Problem statement => The answer must be a single number: the count of lines in these records that hold "Verbatim".
BEGIN Given data
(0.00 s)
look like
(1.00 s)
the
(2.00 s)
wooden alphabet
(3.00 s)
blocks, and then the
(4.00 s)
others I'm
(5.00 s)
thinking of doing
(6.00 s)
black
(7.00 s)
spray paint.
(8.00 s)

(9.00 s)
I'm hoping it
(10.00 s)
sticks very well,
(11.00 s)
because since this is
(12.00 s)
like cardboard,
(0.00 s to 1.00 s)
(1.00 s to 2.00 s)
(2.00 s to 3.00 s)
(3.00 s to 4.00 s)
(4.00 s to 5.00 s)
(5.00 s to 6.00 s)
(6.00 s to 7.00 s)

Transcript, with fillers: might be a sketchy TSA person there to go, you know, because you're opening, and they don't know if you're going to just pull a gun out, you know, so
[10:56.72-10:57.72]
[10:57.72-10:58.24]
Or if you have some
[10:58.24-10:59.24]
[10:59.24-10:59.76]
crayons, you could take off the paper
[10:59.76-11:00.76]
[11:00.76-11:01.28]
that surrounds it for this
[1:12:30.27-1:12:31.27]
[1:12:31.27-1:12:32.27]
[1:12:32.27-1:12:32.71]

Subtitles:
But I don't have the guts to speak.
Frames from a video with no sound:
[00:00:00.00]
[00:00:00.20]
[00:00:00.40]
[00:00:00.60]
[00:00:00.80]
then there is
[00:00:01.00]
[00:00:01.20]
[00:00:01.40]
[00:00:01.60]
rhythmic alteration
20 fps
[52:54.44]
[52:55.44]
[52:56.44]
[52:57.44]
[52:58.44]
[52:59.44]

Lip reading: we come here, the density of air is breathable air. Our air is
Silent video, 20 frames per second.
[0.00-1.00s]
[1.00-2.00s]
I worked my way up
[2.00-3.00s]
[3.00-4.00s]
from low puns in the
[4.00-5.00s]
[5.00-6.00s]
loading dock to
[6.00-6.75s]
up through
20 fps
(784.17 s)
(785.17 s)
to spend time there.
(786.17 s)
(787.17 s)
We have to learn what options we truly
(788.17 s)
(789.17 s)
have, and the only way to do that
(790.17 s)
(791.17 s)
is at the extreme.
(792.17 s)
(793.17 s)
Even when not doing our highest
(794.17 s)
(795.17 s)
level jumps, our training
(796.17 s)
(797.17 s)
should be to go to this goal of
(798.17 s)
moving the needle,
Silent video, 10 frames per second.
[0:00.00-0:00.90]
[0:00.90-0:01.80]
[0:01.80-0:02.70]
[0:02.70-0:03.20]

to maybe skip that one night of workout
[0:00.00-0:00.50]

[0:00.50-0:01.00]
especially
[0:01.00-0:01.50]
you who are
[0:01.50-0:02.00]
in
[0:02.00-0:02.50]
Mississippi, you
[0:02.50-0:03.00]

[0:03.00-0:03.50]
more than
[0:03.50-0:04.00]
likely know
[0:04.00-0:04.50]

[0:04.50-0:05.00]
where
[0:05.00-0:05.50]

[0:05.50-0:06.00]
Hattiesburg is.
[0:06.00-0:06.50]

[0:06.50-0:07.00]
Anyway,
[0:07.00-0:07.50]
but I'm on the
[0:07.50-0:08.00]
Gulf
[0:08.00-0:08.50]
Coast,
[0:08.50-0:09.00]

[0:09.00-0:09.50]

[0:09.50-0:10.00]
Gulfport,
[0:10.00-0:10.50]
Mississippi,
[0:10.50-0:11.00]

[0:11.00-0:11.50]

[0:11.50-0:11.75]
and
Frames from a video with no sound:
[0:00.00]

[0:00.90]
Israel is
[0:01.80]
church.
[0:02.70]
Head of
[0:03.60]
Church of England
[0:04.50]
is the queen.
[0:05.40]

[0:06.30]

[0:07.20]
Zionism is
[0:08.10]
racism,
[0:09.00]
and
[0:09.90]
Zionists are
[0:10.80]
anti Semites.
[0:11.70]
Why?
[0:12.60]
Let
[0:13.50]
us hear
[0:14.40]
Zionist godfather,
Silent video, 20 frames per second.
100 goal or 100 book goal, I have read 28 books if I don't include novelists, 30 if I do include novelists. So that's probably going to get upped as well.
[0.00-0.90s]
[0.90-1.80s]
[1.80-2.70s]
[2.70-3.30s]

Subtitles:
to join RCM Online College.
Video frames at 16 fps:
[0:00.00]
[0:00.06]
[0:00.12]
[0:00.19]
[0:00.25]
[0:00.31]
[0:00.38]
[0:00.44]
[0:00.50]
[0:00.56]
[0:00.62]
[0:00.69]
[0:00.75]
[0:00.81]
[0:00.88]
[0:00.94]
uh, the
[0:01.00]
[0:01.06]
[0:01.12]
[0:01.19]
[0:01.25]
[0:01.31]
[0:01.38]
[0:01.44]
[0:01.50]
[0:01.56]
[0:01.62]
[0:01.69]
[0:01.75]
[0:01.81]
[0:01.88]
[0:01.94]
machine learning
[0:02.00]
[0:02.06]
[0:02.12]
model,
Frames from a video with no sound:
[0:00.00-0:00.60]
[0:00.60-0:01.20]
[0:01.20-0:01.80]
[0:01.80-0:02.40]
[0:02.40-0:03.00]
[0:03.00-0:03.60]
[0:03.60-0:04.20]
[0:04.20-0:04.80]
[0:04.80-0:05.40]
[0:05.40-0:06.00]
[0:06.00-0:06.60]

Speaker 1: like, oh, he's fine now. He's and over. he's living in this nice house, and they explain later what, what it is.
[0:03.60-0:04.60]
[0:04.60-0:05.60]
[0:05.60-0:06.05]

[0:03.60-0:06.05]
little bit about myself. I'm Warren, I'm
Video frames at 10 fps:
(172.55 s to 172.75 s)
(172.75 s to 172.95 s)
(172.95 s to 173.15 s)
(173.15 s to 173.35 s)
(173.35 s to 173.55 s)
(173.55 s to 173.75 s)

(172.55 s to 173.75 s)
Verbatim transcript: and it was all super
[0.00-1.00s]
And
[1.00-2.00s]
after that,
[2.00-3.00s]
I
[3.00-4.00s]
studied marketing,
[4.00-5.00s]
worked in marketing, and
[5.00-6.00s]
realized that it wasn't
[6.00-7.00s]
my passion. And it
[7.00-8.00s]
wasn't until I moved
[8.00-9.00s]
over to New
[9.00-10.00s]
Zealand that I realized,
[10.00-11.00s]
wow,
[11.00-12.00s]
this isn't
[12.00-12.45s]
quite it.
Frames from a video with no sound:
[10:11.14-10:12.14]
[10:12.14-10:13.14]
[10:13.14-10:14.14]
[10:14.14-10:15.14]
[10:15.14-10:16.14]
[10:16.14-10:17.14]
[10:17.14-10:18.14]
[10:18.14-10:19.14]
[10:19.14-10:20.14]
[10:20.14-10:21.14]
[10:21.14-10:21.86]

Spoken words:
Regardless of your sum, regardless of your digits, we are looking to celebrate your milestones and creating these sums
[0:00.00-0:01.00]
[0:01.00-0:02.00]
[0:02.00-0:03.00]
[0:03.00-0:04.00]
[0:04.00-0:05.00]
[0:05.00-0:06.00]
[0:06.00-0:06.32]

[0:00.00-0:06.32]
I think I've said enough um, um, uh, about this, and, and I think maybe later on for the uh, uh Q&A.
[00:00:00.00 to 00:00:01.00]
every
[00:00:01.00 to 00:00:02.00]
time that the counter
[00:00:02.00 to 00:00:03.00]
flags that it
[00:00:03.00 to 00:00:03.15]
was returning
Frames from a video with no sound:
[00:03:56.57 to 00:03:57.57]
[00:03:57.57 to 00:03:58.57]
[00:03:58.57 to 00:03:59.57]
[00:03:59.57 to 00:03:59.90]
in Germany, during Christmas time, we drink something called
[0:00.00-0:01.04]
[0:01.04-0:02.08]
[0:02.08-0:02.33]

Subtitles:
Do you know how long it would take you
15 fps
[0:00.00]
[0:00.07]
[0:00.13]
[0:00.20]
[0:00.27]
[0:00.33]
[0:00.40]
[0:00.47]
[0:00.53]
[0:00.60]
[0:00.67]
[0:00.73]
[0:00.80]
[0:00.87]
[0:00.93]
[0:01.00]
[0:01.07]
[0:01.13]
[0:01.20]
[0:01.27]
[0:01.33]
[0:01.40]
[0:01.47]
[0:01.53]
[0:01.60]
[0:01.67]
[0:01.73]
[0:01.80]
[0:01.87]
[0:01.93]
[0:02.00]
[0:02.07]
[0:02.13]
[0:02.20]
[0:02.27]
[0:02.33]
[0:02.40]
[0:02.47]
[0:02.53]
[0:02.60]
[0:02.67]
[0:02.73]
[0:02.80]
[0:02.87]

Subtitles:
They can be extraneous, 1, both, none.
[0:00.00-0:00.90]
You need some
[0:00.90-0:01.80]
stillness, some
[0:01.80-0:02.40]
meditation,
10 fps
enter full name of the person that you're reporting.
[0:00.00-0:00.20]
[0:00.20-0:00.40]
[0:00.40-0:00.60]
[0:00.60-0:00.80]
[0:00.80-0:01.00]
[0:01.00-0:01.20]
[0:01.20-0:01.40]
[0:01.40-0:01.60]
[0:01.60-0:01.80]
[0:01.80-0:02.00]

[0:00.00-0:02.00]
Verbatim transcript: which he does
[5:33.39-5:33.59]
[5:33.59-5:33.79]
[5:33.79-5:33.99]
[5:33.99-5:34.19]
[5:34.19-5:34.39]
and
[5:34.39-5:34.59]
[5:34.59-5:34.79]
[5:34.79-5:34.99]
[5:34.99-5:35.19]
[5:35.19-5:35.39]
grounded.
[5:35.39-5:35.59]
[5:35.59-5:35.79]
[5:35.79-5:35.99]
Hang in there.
END Given data
Output => 2